Johannesburg - We have been moving sideways. Fourteen years since the inception of load shedding and the system could STILL collapse.
This is the picture Ramaphosa painted:
We are in the foreground of a silhouette. We are the dark shapes, the outline of bodies or things. We are numbers, barely visible. We exist between smoke and mirrors.
But we know if the light had to be summoned, then darkness is older.
Not only are we born into these dark exoskeletons, we are also almost nocturnal.
We live in the dark. We see each other’s faces through flashes of headlights from taxis in the streets.
This is how Eskom is run like a taxi:
When you are waiting to catch a taxi to work, it doesn’t matter if it looks like an optical illusion; like the tow truck is invisible, because "how is this taxi moving?!"
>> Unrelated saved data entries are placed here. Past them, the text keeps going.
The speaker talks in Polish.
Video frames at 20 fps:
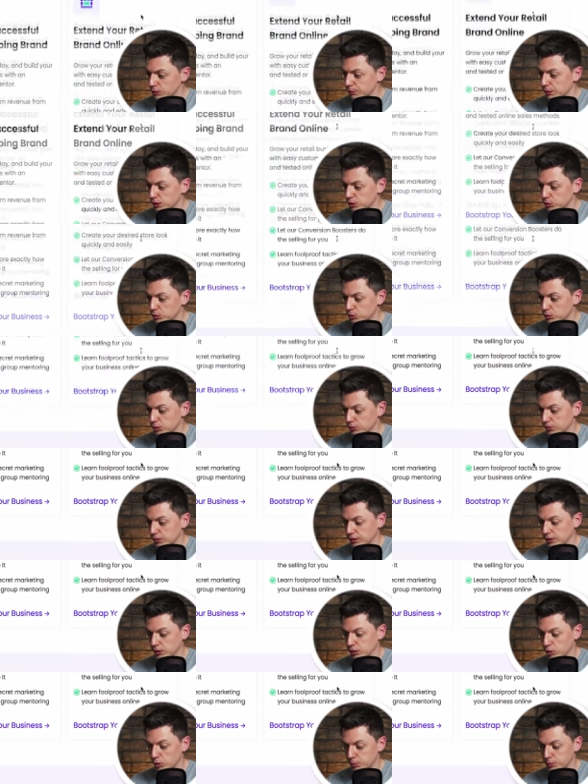Jest bardzo dużo
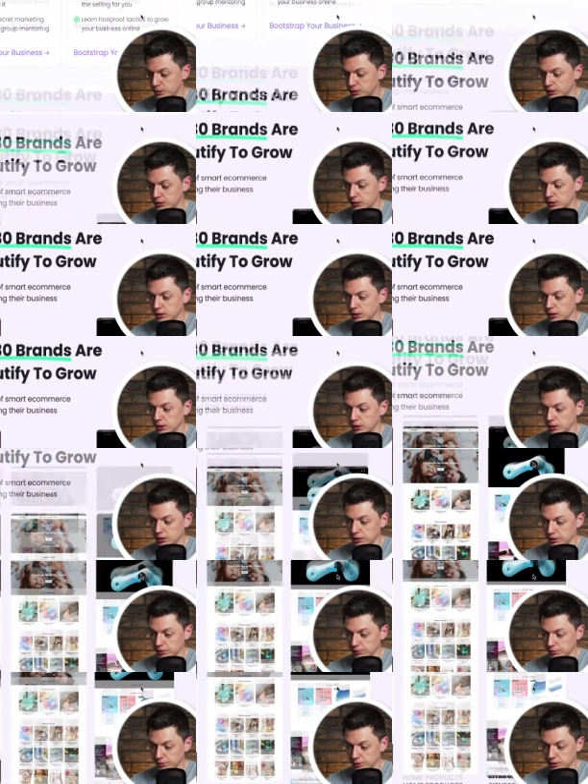fajnych opcji,
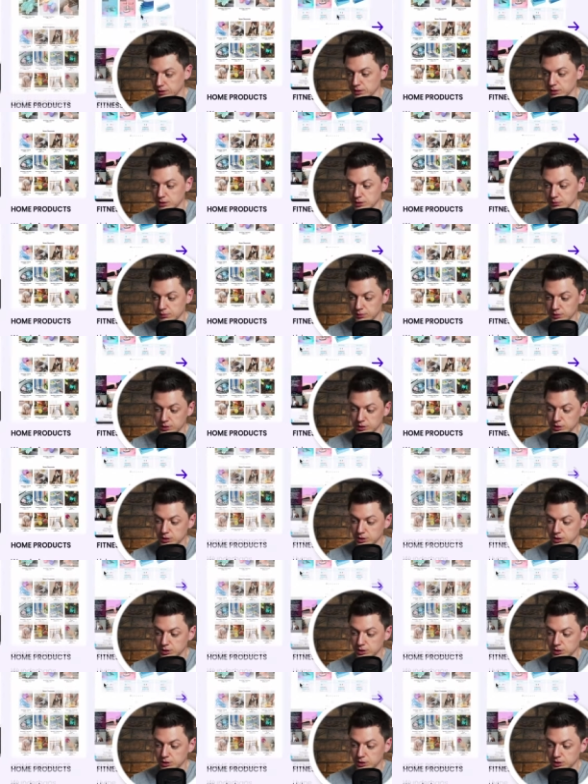więc, więc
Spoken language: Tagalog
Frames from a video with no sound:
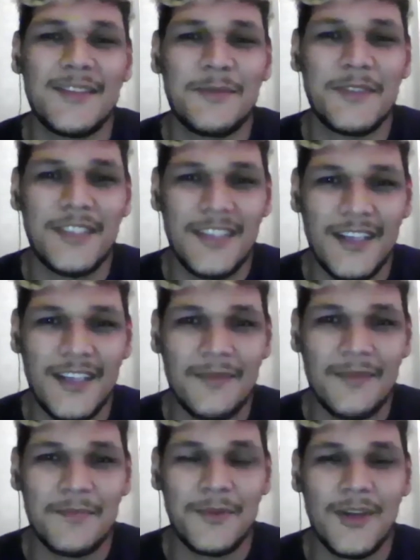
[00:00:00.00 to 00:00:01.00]
Mijirap
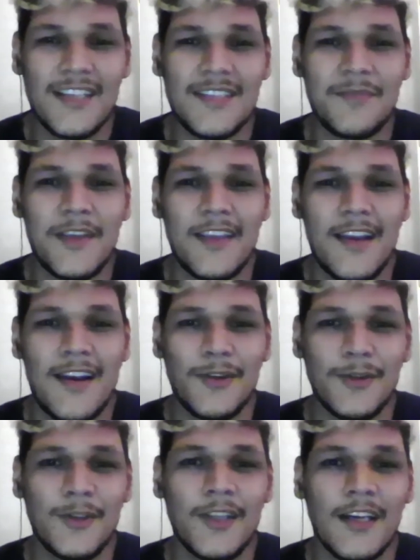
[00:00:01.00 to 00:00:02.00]
mula sa Binyan,
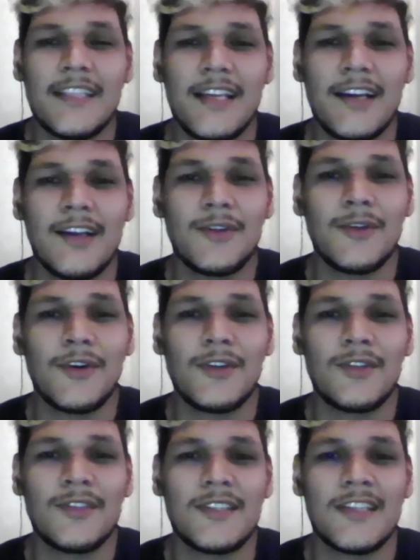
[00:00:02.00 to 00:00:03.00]
Laguna. Naglaro
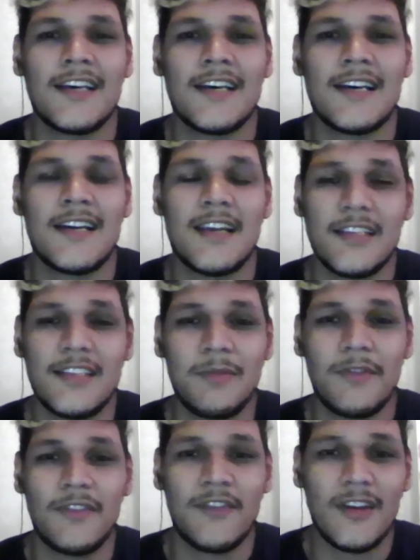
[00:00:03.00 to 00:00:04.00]
ako sa
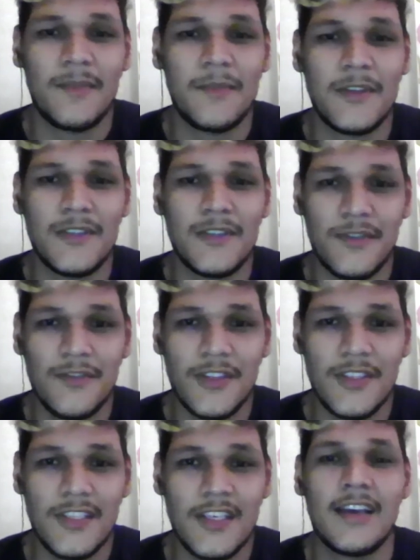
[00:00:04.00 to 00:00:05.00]
Lyceum of the Philippines
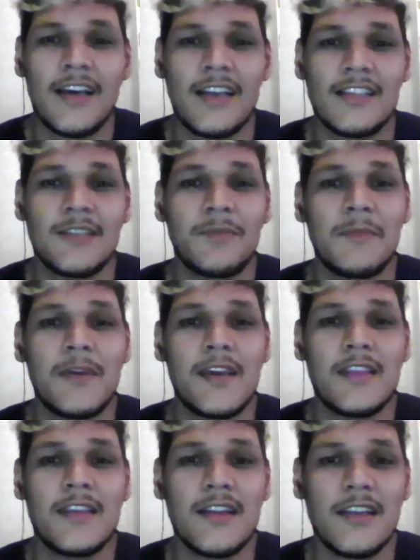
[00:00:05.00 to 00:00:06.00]
University at sa
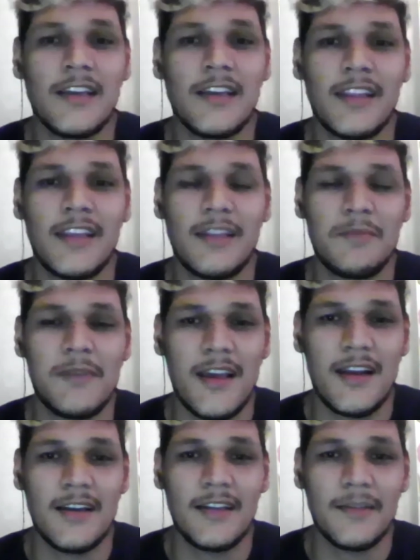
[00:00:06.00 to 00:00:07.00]
PBA D-League at NBL
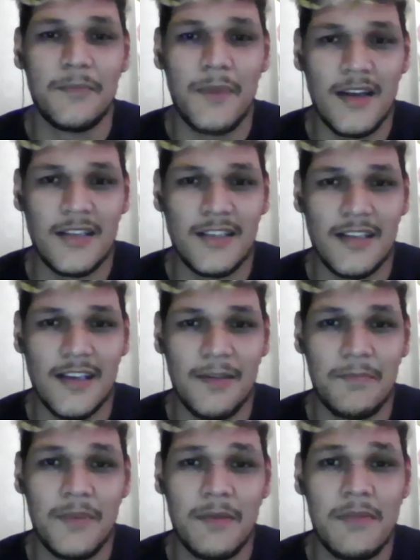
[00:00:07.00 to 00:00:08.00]
para sa
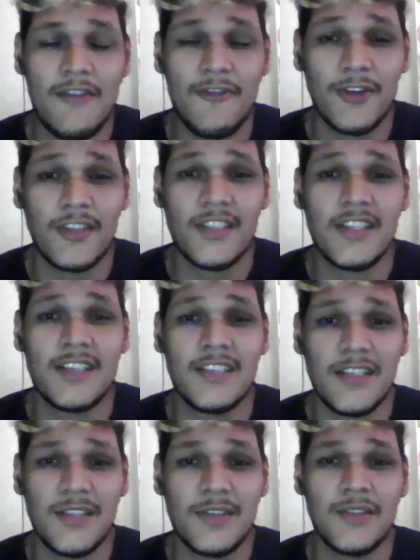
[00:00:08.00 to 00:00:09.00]
PBA 46
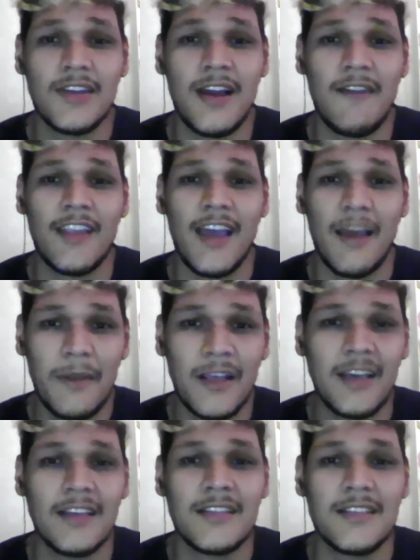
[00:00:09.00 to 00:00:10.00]
season draft
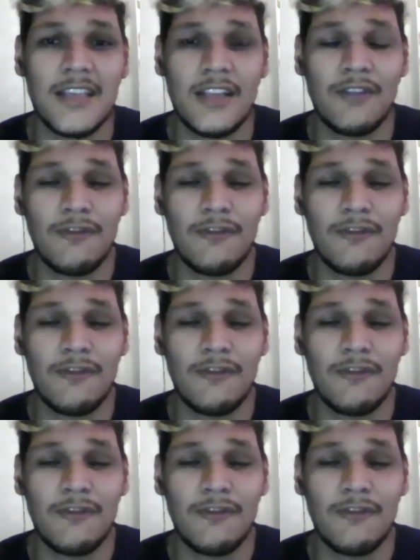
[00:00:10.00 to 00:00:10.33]
applicants in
You step back as it slows down. The integrity of the brakes is anyone’s guess.
You wonder if it stopped because you hailed, or it was breaking down.
There is a split second where you have to interact with the door before being told to stop wasting peoples time and get in!
You cradle the door open. You never bang it when you close it, or the entire structure may collapse.
It may be dusty inside. You may see potholes fly beneath your feet through a rusted hole on the floor. Too many R2 coins may have parted with palms and dove into those potholes. Or perhaps people have made wishing wells of portholes.
Every morning there is hope that this taxi will park in one piece that night.
But if it slowly comes to a halt, it will be called load shedding. People understand that taxis break down all the time, load shedding is very common!
A taxi can overload passengers every day. It is on the day that it crashes that it becomes a tragedy.
The brake pads can whistle for another week. Whatever money this taxi makes, first goes to filling the tank. The donkeywork has to be done regardless of how petrol prices have sprouted scales on their legs, claws on their nails and wings on their backs.
If it isn’t moving, it isn’t making money. It is one of the spine sections on the backbone of the economy.
"Load shedding is always the last resort where the demand for electricity is greater than what can be produced for the system. It is necessary to prevent the collapse of the power grid and a complete blackout," said Ramaphosa.
We have been looping in a 14-year passive-aggressive relationship with Eskom, and the ANC has had too many second chances.
We are stuck between load shedding or a complete blackout.
What other option than the R131 billion South Africa will receive in loans to assist Eskom move from coal to clean energy?